Gather all lines from the material that contain "Video".

▶ _PROVIDED INFORMATION_:

○ ○ ○ ○ ○ ○ ○

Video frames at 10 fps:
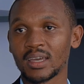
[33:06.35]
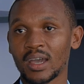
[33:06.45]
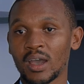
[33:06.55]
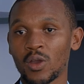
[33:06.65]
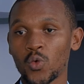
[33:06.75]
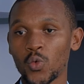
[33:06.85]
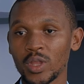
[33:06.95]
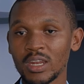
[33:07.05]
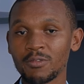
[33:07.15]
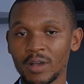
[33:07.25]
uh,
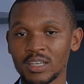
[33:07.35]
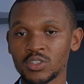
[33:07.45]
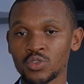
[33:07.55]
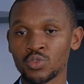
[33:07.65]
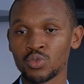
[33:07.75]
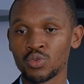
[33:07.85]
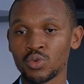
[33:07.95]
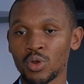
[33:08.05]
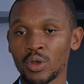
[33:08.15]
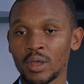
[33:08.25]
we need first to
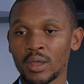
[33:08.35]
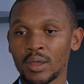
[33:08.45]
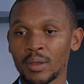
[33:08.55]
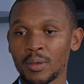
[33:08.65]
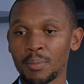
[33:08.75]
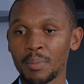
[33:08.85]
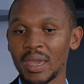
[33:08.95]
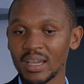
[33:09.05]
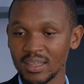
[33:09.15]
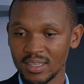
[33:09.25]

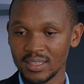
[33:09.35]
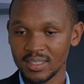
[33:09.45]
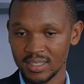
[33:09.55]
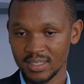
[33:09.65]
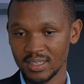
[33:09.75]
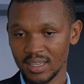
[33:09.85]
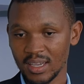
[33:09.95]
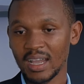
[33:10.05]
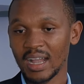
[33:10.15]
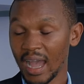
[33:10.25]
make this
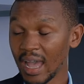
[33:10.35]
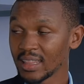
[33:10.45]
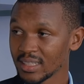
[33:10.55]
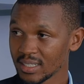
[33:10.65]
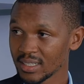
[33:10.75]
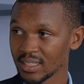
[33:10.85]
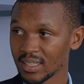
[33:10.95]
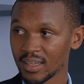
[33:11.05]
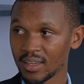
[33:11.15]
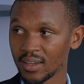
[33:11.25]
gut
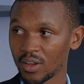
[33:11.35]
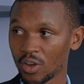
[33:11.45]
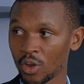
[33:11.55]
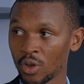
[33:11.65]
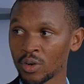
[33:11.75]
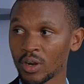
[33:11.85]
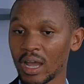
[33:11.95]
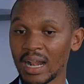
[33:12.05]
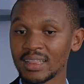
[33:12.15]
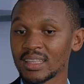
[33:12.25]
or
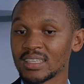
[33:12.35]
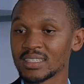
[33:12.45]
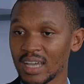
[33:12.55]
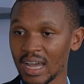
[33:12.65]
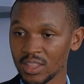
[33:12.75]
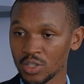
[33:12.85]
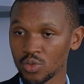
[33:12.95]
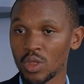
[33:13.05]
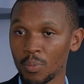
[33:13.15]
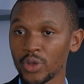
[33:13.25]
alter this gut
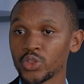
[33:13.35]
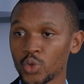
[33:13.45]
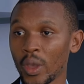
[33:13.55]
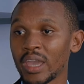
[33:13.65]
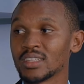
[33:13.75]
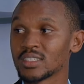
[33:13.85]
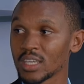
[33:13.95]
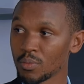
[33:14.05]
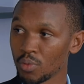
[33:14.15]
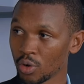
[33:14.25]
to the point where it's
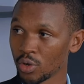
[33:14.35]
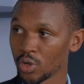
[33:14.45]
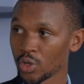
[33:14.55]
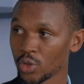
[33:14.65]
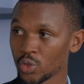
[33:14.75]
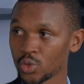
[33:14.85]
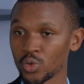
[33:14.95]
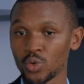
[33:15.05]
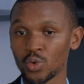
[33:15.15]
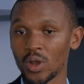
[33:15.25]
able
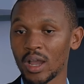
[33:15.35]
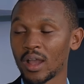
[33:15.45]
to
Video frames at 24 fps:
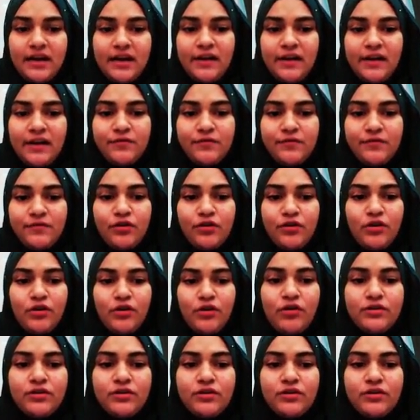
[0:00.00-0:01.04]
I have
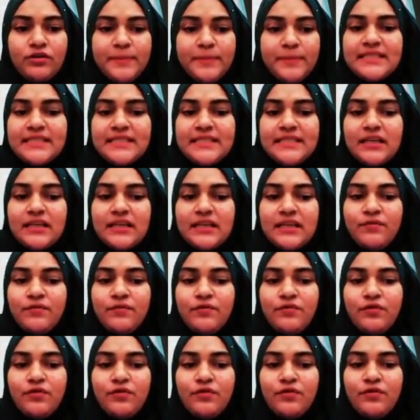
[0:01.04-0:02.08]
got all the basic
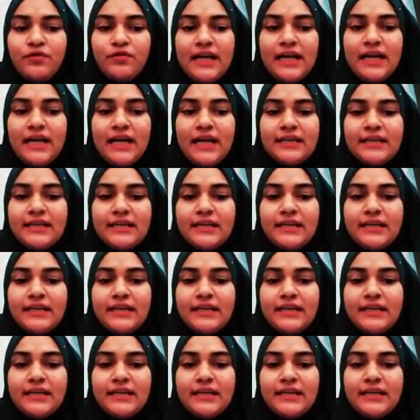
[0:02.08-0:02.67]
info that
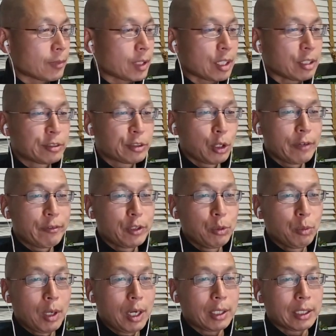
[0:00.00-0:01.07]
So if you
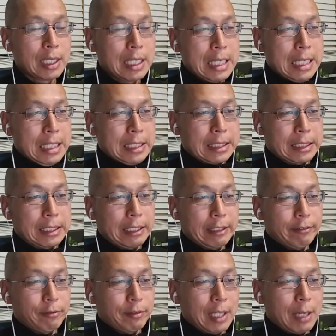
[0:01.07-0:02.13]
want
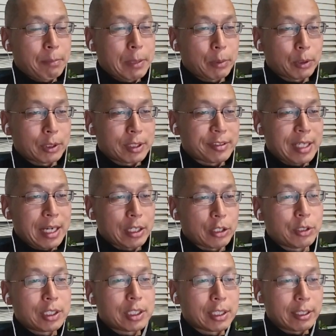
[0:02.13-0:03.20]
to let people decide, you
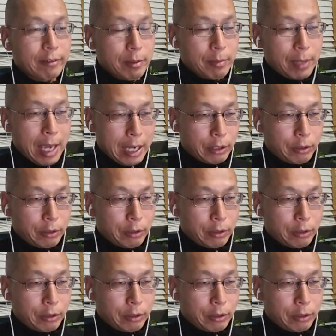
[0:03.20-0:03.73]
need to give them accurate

○ ○ ○ ○ ○ ○ ○

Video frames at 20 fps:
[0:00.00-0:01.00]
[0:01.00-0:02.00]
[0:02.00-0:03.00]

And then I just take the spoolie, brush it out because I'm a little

○ ○ ○ ○ ○ ○ ○

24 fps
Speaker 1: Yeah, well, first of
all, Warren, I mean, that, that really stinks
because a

○ ○ ○ ○ ○ ○ ○

▶ _RESPONSE_:
Video frames at 10 fps:
Video frames at 24 fps:
Video frames at 20 fps:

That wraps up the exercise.